La traición se había concertado con antelación a esa proclama, concretamente el 9 de febrero en la ciudad francesa de Perpiñan. Allí un emisario del general Miaja, el capitán Antonio López Fernández, un hombre ferozmente anticomunista, planteó a Negrín, jefe del gobierno, que se quedara en Francia y que Azaña, presidente de la República que había huido a ese país tras la caída de Cataluña en manos fascistas el 26 de enero, diera permiso a Miaja para firmar la paz con los rebeldes franquistas. La respuesta de Negrín, apoyada por los comunistas partidarios de la resistencia a ultranza, fue que la paz no se lograría sin condiciones y que había que “seguir luchando hasta el final”. El gobierno de la República estimaba que la guerra no estaba perdida y que había efectivos (más de 500.000 combatientes) y armamento (nuevos envíos de la URSS esperando en Marsella) suficientes para resistir todavía unos meses más. Al menos hasta que estallase la más que probable II Guerra Mundial (el 30 de septiembre de 1938 Hitler ya había ocupado el territorio checoslovaco de los Sudetes), en cuyo caso la República española podría salvarse formando parte del bloque que combatiría al nazi-fascismo. Pero los dados estaban echados, por un lado, los sediciosos liderados por el coronel Segismundo Casado, jefe del Ejército del Centro, enardecidos por un odio sin límites a Negrín y por un enfermizo anticomunismo, proseguían sus contactos con los servicios secretos franquistas y con la Quinta Columna a fin de obtener la llamada “Paz honrosa”, y, por otro lado, la “comunidad internacional”, en particular Francia, Gran Bretaña y Estados Unidos, quien después de haber obstaculizado la ayuda exterior a la República con su cínica política de “no intervención”, se disponía a reconocer sin más dilación el régimen fascista del general Franco. La consecuencia inmediata de tanta felonía fue la desintegración de la resistencia republicana en todos los frentes y la victoria del fascismo con su secuela de represión, muerte y exilio. Y aquí Roma no pagó a traidores. La “paz honrosa” se transformó, como anunciaban los comunistas, en una larga y terrible noche.
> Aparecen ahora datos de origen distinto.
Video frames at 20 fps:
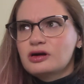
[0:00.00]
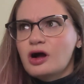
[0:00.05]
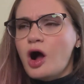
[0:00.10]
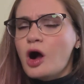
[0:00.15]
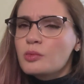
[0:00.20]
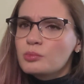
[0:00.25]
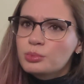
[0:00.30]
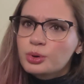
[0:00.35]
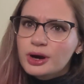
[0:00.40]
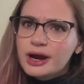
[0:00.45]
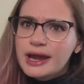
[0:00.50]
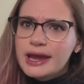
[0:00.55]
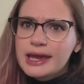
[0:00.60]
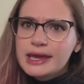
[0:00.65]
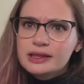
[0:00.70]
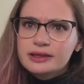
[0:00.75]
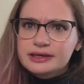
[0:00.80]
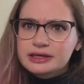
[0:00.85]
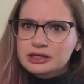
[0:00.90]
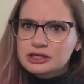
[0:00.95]
ombre,
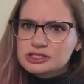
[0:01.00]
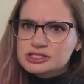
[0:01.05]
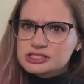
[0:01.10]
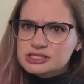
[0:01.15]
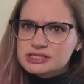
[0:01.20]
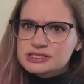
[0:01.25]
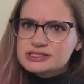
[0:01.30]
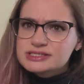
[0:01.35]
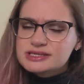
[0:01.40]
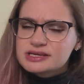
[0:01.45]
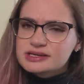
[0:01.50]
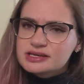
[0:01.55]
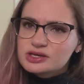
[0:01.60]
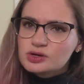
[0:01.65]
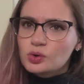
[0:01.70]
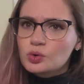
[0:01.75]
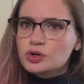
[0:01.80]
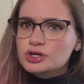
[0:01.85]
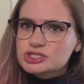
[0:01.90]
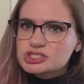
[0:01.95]
like a sunset-y,
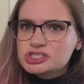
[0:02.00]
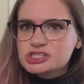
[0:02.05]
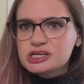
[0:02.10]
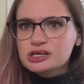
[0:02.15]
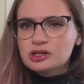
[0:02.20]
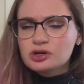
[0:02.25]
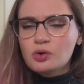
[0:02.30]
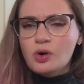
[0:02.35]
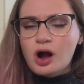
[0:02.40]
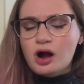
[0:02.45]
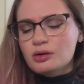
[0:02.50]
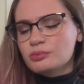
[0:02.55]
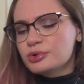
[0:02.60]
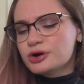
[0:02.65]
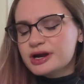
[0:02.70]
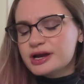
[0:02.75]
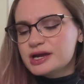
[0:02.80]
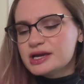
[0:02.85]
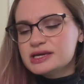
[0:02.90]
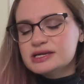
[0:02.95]
orangey-yellow
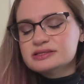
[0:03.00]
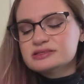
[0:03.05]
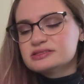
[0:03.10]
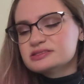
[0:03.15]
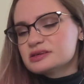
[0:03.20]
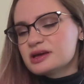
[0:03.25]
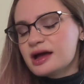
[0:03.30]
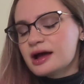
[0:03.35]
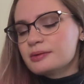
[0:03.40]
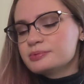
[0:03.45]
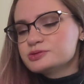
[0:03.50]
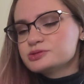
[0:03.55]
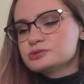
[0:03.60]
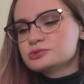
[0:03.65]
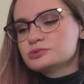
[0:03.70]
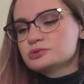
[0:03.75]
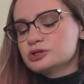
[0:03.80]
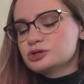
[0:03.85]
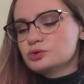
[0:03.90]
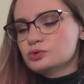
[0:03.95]
ombre. It's
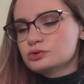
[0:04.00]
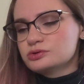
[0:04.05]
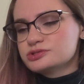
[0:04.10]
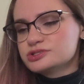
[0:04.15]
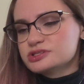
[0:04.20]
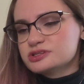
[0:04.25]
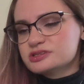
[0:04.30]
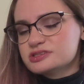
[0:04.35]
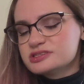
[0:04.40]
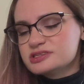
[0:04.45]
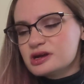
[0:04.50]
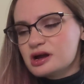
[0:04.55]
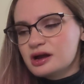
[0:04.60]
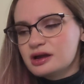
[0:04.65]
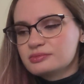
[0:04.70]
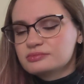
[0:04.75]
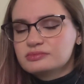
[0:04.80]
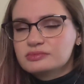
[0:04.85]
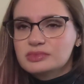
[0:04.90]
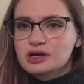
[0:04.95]
absolutely gorgeous.
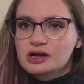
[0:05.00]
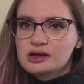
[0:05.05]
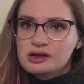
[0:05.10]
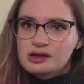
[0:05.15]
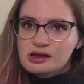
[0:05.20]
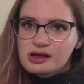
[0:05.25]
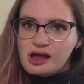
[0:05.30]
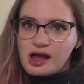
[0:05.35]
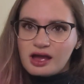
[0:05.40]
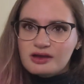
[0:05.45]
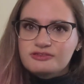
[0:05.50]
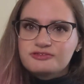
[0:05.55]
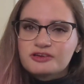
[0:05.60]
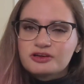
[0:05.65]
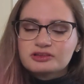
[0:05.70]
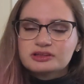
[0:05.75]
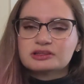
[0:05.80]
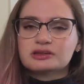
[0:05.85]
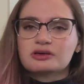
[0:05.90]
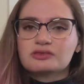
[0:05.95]
I
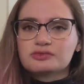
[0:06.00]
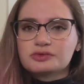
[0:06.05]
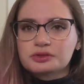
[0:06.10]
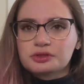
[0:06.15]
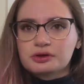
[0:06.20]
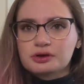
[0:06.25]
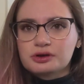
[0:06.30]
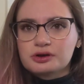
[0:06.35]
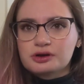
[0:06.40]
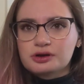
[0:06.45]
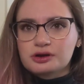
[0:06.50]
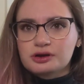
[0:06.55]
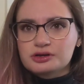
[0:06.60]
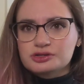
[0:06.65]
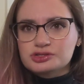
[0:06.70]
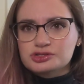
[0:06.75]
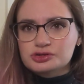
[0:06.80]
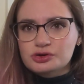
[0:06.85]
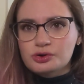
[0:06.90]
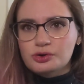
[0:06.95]
fell in love with her,
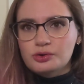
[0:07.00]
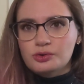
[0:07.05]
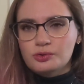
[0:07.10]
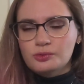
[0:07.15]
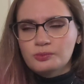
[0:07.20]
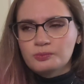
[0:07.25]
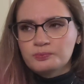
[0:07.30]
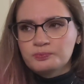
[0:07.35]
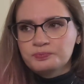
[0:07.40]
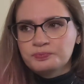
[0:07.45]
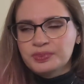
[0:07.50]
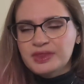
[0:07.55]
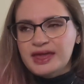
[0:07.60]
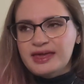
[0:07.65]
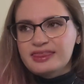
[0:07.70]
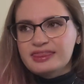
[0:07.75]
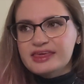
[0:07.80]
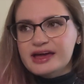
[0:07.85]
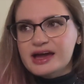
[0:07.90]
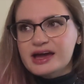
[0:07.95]
so
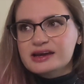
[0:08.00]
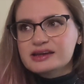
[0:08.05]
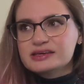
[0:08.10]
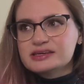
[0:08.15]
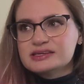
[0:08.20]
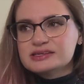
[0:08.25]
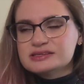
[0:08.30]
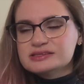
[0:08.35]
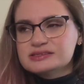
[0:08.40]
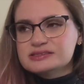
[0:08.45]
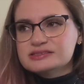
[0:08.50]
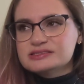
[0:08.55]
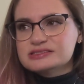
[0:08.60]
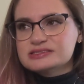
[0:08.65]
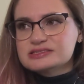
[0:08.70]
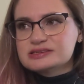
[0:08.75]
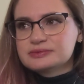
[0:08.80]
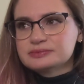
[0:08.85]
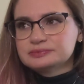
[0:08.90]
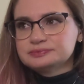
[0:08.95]
that
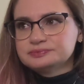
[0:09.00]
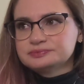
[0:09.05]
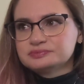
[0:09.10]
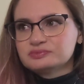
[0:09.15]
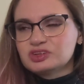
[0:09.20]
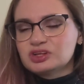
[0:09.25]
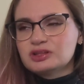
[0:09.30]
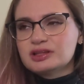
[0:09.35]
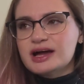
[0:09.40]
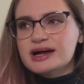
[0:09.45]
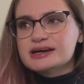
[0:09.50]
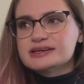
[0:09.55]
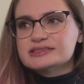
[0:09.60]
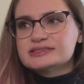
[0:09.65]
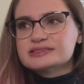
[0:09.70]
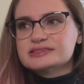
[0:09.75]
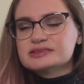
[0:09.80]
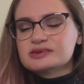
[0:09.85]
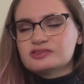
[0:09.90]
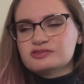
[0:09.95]
is the
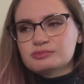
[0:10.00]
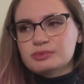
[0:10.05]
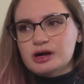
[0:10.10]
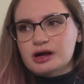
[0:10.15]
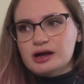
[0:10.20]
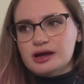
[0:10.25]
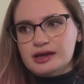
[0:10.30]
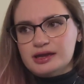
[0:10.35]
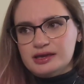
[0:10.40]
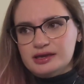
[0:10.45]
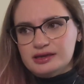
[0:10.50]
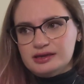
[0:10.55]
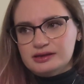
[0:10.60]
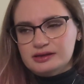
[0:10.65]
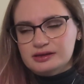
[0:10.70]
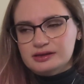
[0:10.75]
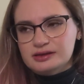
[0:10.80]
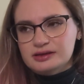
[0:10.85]
last of my...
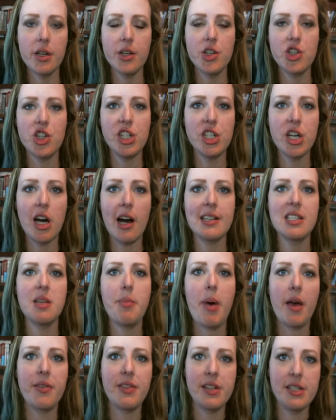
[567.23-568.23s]
she talks
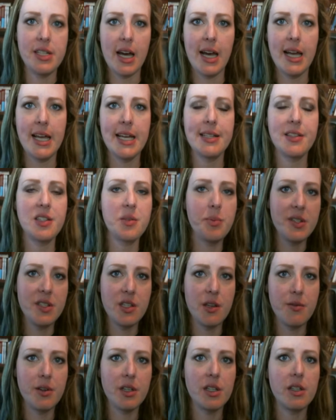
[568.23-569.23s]
about the diet
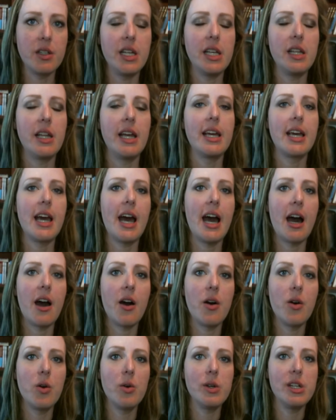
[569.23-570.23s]
specifically, like
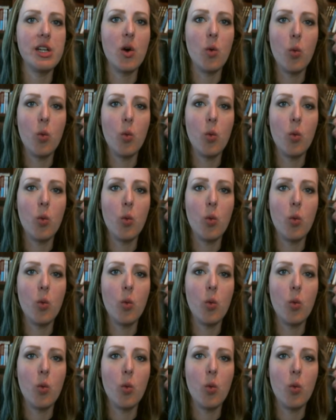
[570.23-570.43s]
how,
Han pasado 76 años desde esos sucesos vergonzosos, y ni su extrema gravedad ni su trascendencia en el resultado final de la contienda han sido valoradas con suficiente objetividad y justeza. Al margen de su escasa divulgación. Una cosa queda clara, sin embargo, tanto los rastreros traidores que se atrevieron a cometer el segundo golpe militar contra la República como la “colectividad internacional”, prefirieron para España —en un momento crucial de su historia— un gobierno fascista a un gobierno popular que pusiera en peligro los intereses del capital. Enseñanza que los/as comunistas, los/as revolucionarios/as, no debemos olvidar en nuestras luchas actuales y por venir.